To evaluate the diagnostic performance of deep learning−based radiomics (DL) and hand−crafted radiomics (HCR) in differentiating benign from malignant orbital tumors, highlighting its potential impact on clinical practice.
Key Findings:
Homogeneous enhancement and ill-defined/infiltrative margins were identified as independent CT features differentiating benign from malignant tumors.
The HCR, DL, fused, and nomogram models achieved AUCs of (0.859/0.816), (0.957/0.826), (0.986/0.811), and (0.975/0.837) in training and test cohorts, respectively.

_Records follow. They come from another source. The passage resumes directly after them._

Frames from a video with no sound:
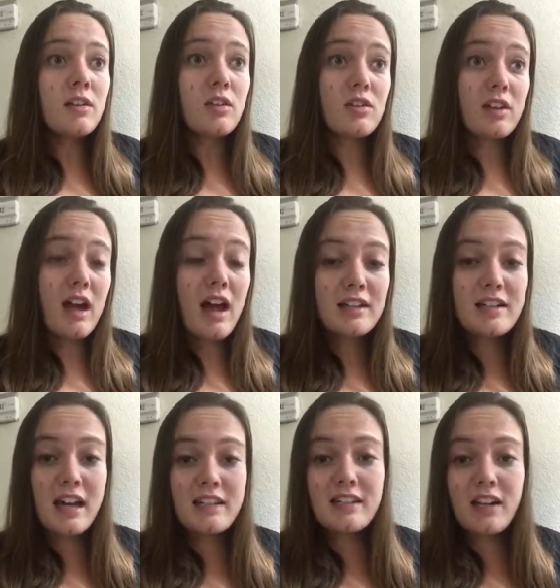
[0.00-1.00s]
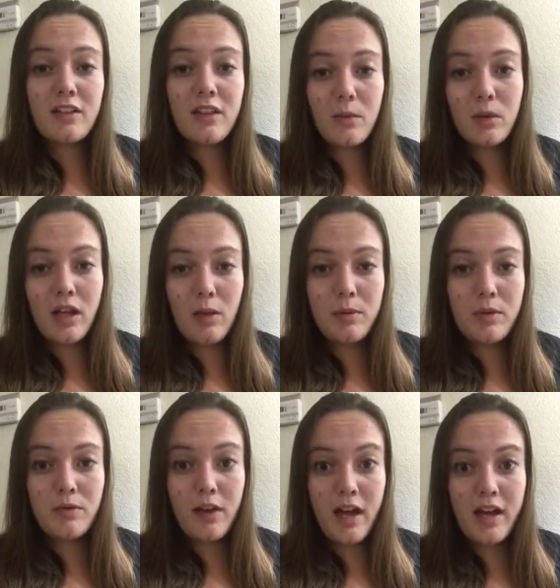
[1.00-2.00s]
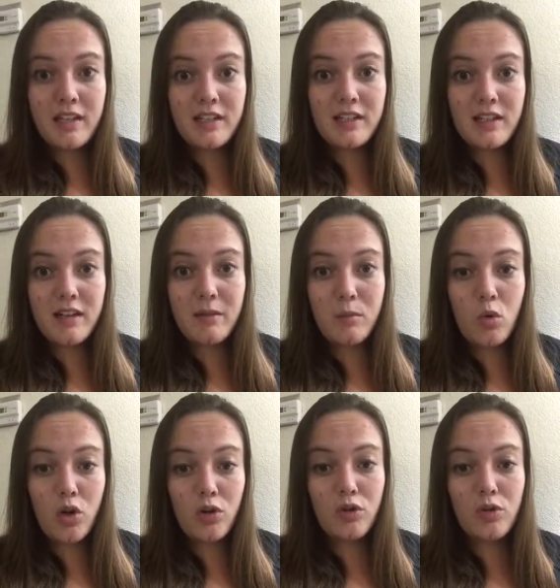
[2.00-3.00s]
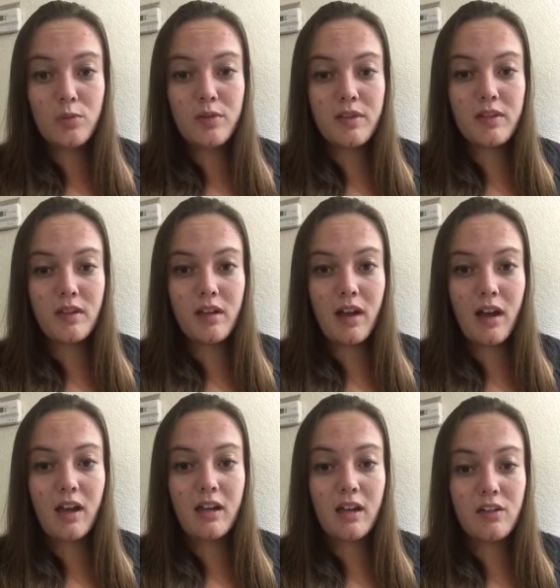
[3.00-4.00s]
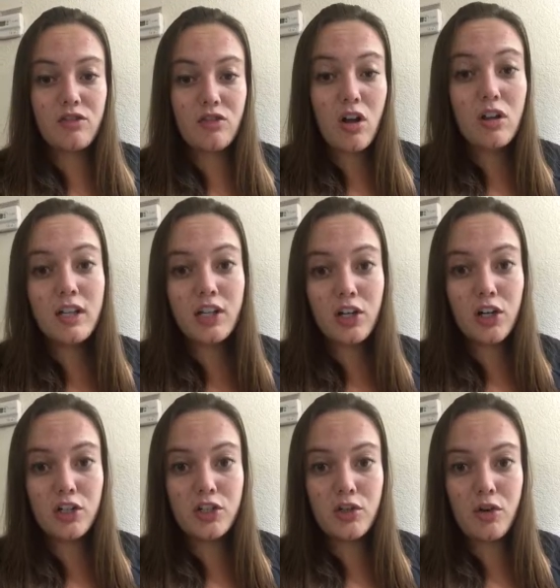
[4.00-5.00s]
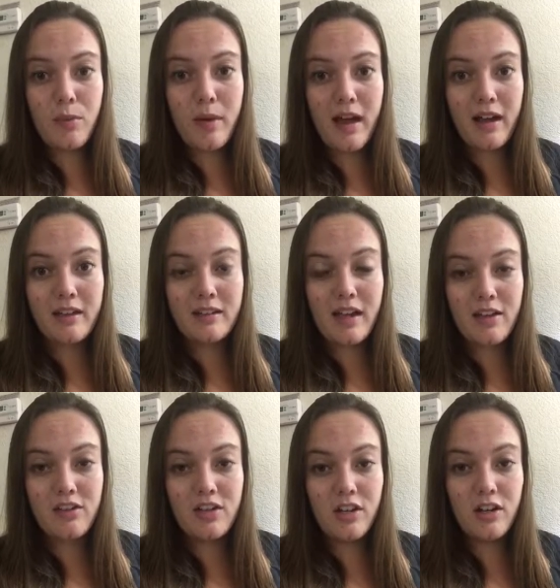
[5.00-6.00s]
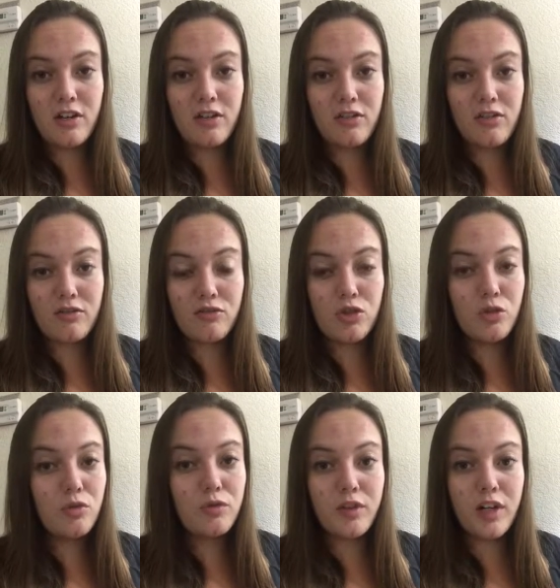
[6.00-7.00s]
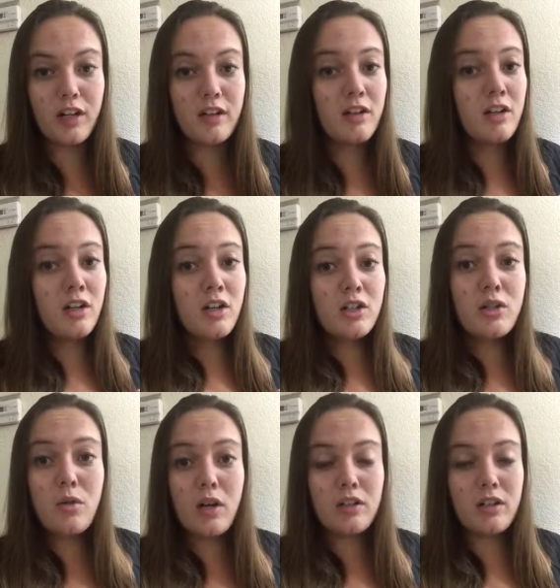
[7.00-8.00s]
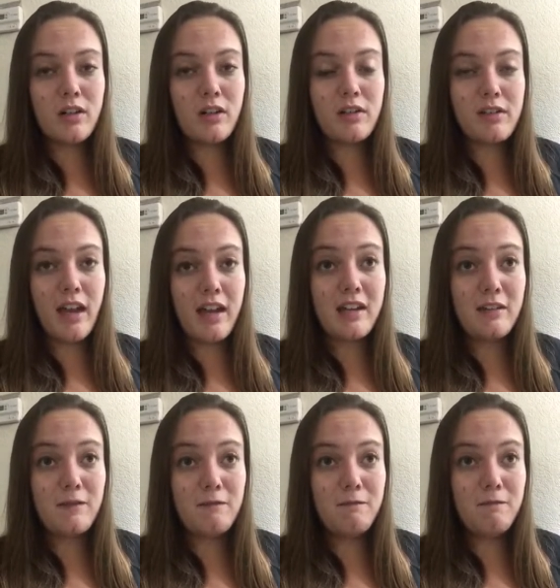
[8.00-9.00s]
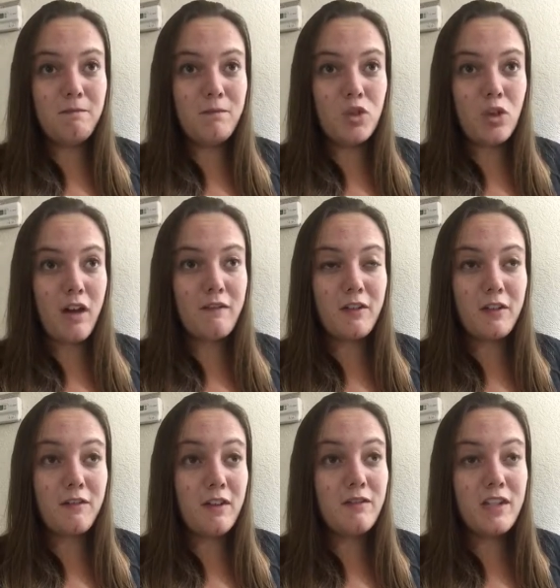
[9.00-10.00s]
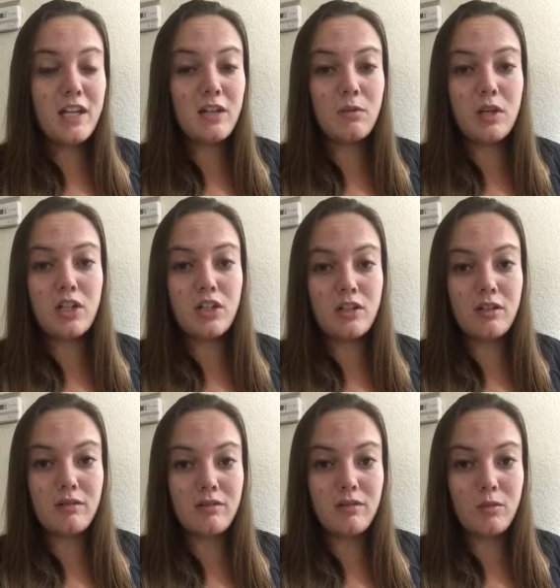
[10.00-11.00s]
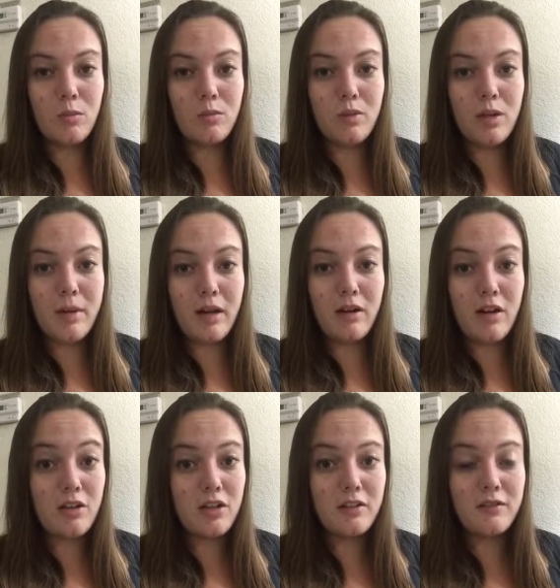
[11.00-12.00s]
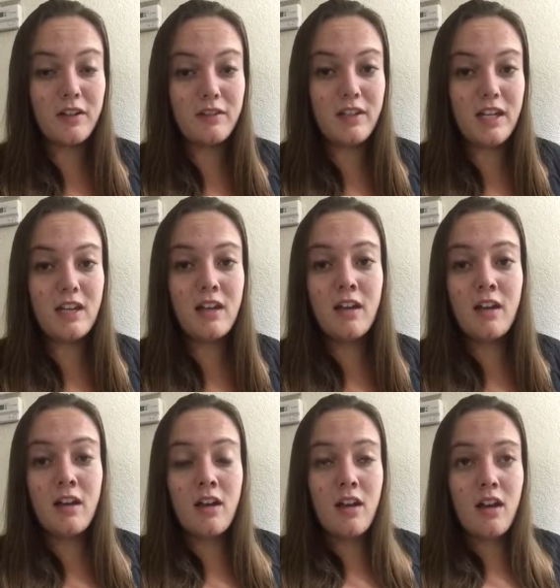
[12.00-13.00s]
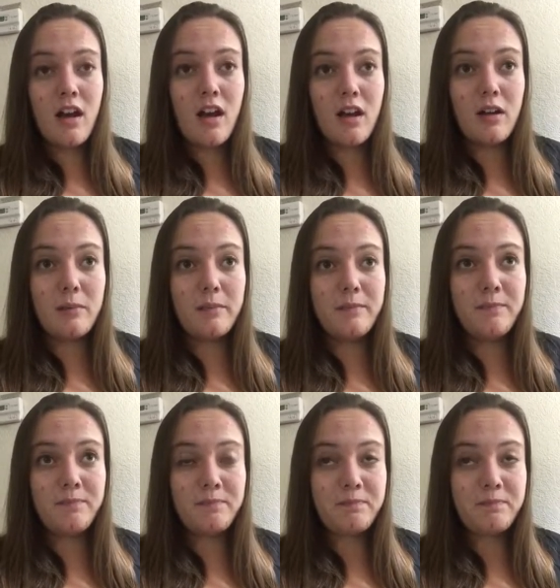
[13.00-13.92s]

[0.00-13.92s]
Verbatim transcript: There's a contact there that will help you find more groups. I strongly encourage you go back next year, shoot for 200 girls. I did shot for 50 and reached about 150. Um,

The fused model outperformed single radiomics approaches in accuracy, and the nomogram demonstrated superior predictive performance, with higher clinical utility as indicated by DCA.
Interpretation:
The integration of deep learning and traditional radiomics enhances the ability to non-invasively differentiate between benign and malignant orbital tumors, potentially improving clinical decision-making by providing reliable diagnostic alternatives.
Limitations:
The study was limited to a single institution, which may affect the generalizability of the findings.
The retrospective nature of the study may introduce selection bias, potentially impacting the robustness of the conclusions drawn.
Conclusion:
The study supports the use of a fused model and nomogram for accurate, non-invasive differentiation of orbital tumors, aiding in clinical decision-making.